La mise en scène des Wachowski est aussi parsemée d'influences aussi variées que le cinéma de Ford et Leone (la tension palpable avant le duel final dans la station de métro est digne des meilleurs westerns et même la composition musicale souligne l'influence à ce moment précis)
le cinéma américain des années 40-50 (la photographie atypique de Bill Pope faisant fortement référence à celle des films noir les plus stylisés, notamment durant l'introduction nocturne du film)
le cinéma d'action HK (la fusillade dans le lobby est clairement influencée par les gunfights des films de Woo, notamment
The Killer et
Hard Boiled où on y retrouve la même volonté de proposer du spectacle visuellement grandiose via l'étirement cinématographique du temps, cela donne une séquence puissante qui marquera nombre de cinéphiles)
ou encore les films de la Shaw via la scène d'entraînement au kung-fu, véritable déclaration d'amour à tout un pan du cinéma asiatique.
La mise en scène des Wachowski est d'une maturité réellement étonnante pour un second long-métrage. C'est bien simple,
The Matrix est tout simplement un film parfait en terme de mise en scène, aussi travaillé sur les scènes de dialogues que sur les séquences d'action. A ce jour encore, le film reste clairement le meilleur travail de ses auteurs sur le plan de la réalisation, les Wachowski décidant de multiplier les idées de cinéma à chaque séquence, en témoigne l'introduction du film qui dispose d'une variété de plans pour le moins étonnante, avec notamment une utilisation subtile de la courte focale.
chaque placement de caméra et durée de plan est pensée pour le bon fonctionnement de la scène en question. Aucun défaut de construction d'une scène en particulier, on atteint là une certaine perfection de la forme cinématographique que le travail des chorégraphies ne fait que renforcer. Grandiose.
C'est aussi dans
The Matrix que Keanu Reeves, acteur désespérément peu crédible dans la plupart des rôles de sa carrière, fait sa meilleure prestation. Aucun doute que les Wachowski sont aussi talentueux pour la direction d'acteur. D'autant que c'est aussi une consécration pour des acteurs comme Laurence Fishburne (plus classe que jamais avec ses lunettes et son manteau de cuir), Carrie Ann-Moss (son meilleur rôle à ce jour), Joe Pantoliano (à quand un premier rôle ?) et surtout Hugo Weaving dans le rôle de l'Agent Smith, bad guy machiavélique, invincible, complexe, jouissif et désormais totalement culte. Une galerie de nombreux personnages diversifiés et travaillés, il est rare de voir un univers aussi crédible et où chaque protagoniste apporte une touche différente pour le faire fonctionner. Quand à la bande-son, les Wachowski retrouve le (trop rare) compositeur Don Davis pour une composition alternant entre rythmes technos et envolées lyriques qui collent parfaitement à l'ambiance générale du métrage.
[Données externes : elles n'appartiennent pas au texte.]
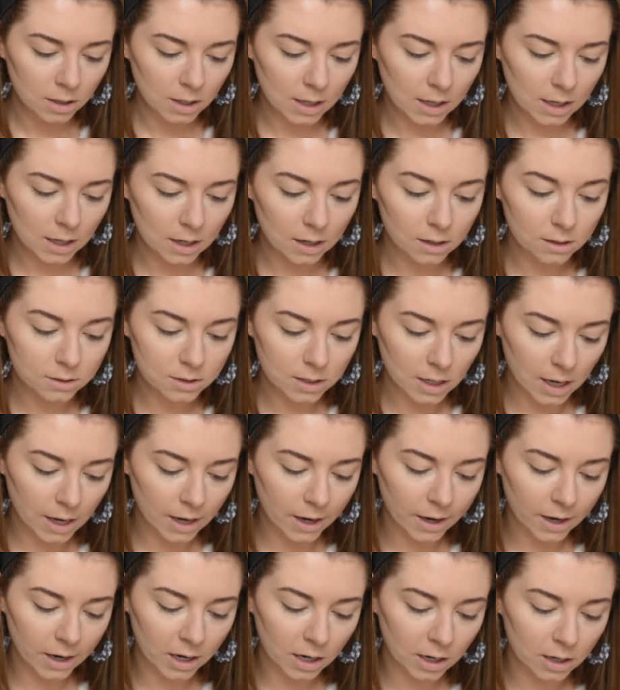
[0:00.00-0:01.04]
and
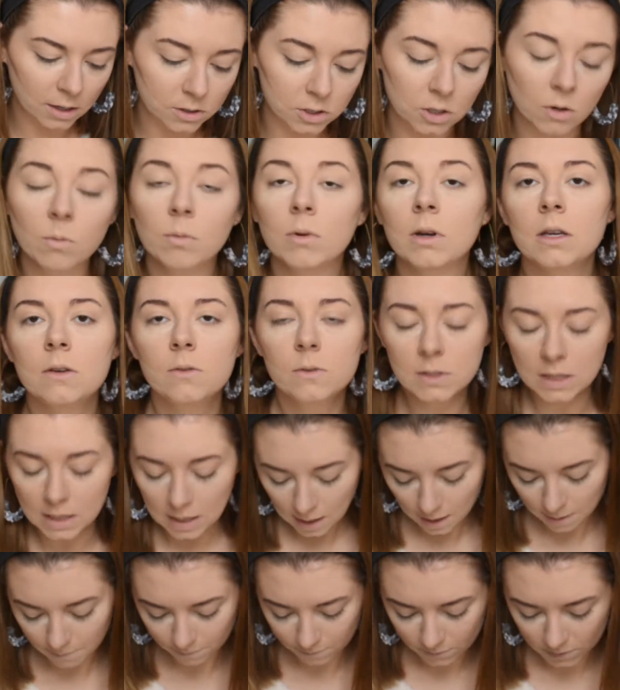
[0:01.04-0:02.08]
I don't want to use
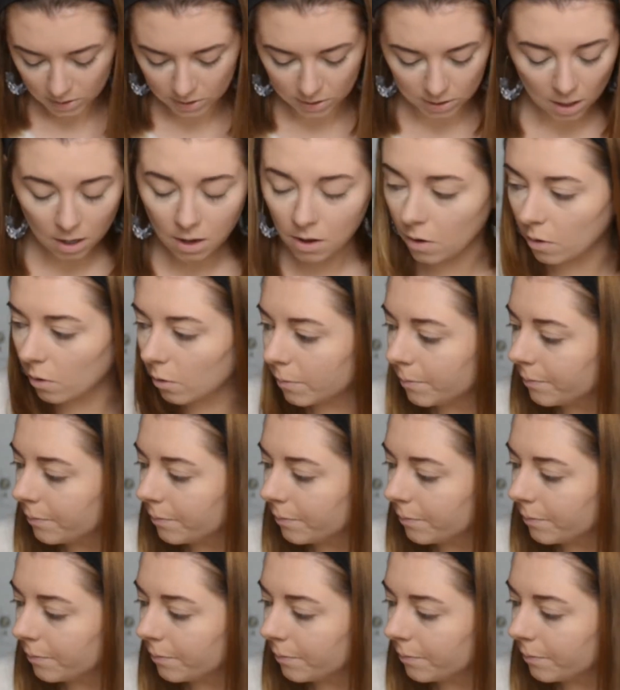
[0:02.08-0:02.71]
that. So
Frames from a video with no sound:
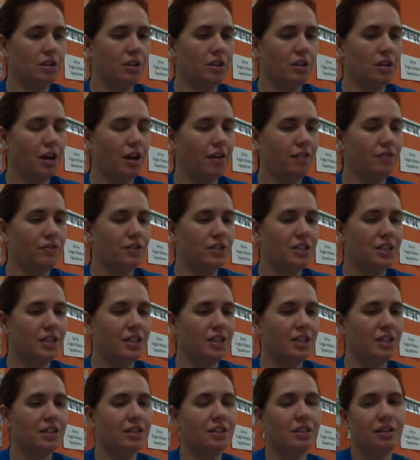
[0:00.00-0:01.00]
I've
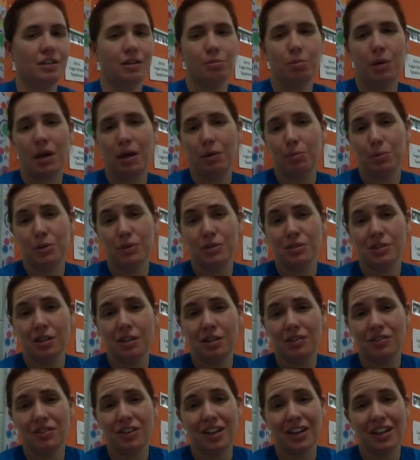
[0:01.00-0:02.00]
seen your papers that
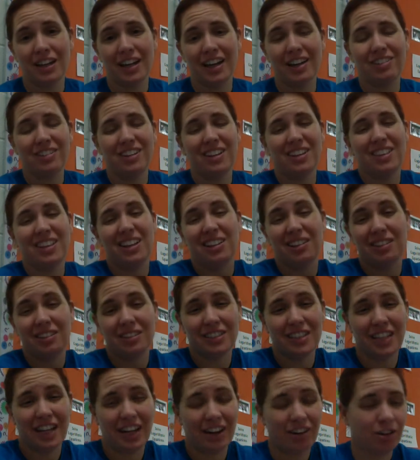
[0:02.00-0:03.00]
you've cut out and they look
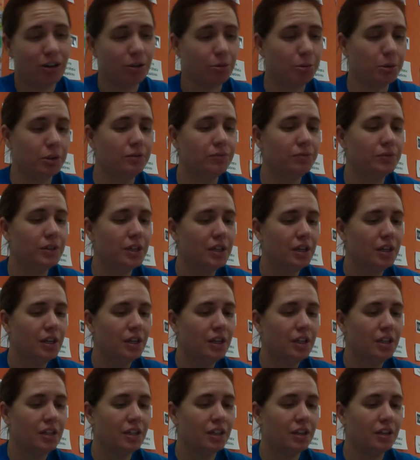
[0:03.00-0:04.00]
terrible.
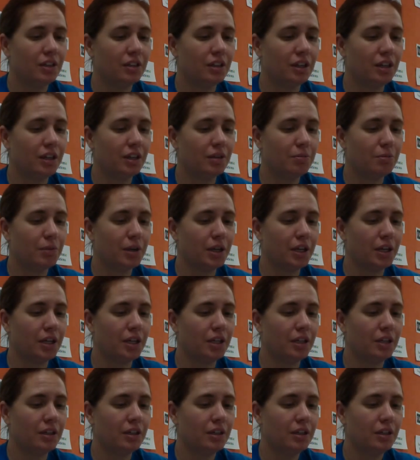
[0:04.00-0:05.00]
They look like
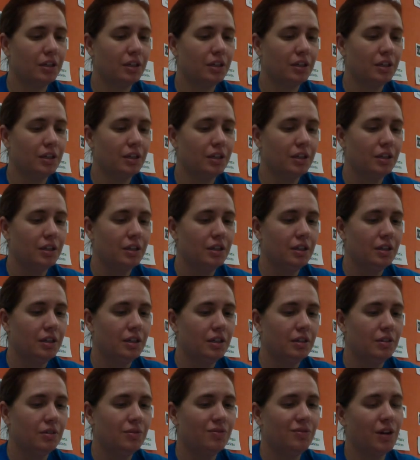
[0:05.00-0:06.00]
my,
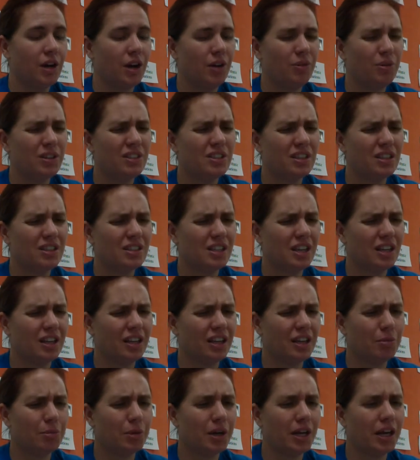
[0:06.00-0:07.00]
well, I was going to say
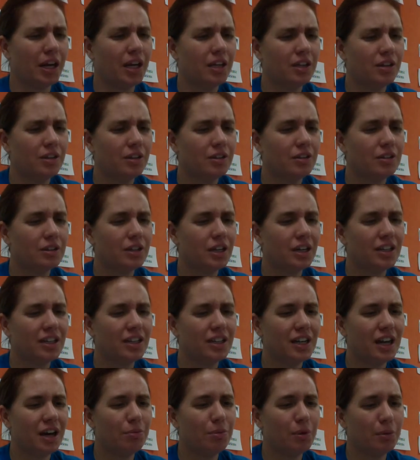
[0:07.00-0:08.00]
like my 8-year-old cut it
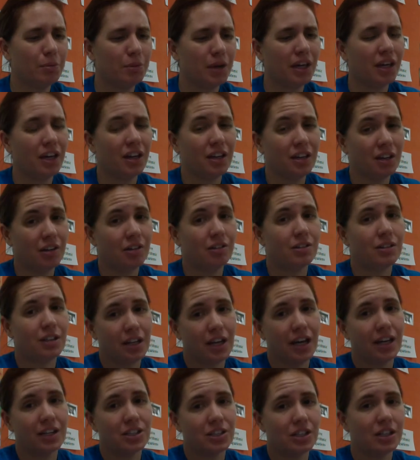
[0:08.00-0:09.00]
out, but my 8-year-old can
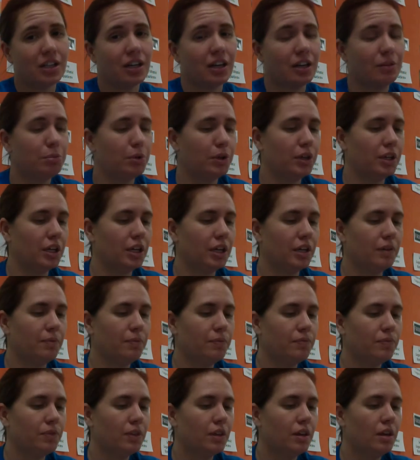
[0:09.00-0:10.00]
actually cut pretty good.
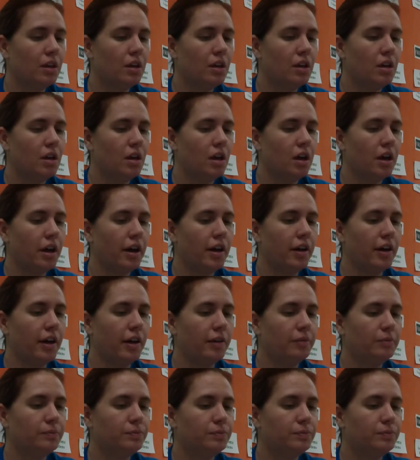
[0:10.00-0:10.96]
All right,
The Matrix a aussi bénéficié de l'apport de certains artistes comme Rammstein, Marilyn Manson et surtout Rage Against The Machine (dont le morceau
Wake Up donne une pêche affolante durant les dernières secondes du film), des participations toujours de bon goût qui ne plombent jamais l'atmosphère installée, c'est assez rare pour être souligné convenablement.
Avec
The Matrix, les Wachowski signent non seulement leur meilleur film à ce jour mais inventent aussi l'un des univers les plus fascinants jamais créés pour une œuvre cinématographique. Un film de science-fiction aussi important pour le cinéma que
Blade Runner,
2001 A Space Odyssey,
Alien ou encore
Star Wars.
The Matrix est un film dense, complexe et qui suscite un intérêt nouveau à chaque vision. Merci aux frères Wachowski pour cette expérience cinématographique qui restera à jamais comme l'une des plus belles que j'ai pu vivre dans ma vie, avec un plaisir qui se renouvelle à chaque vision. Masterpiece ultime.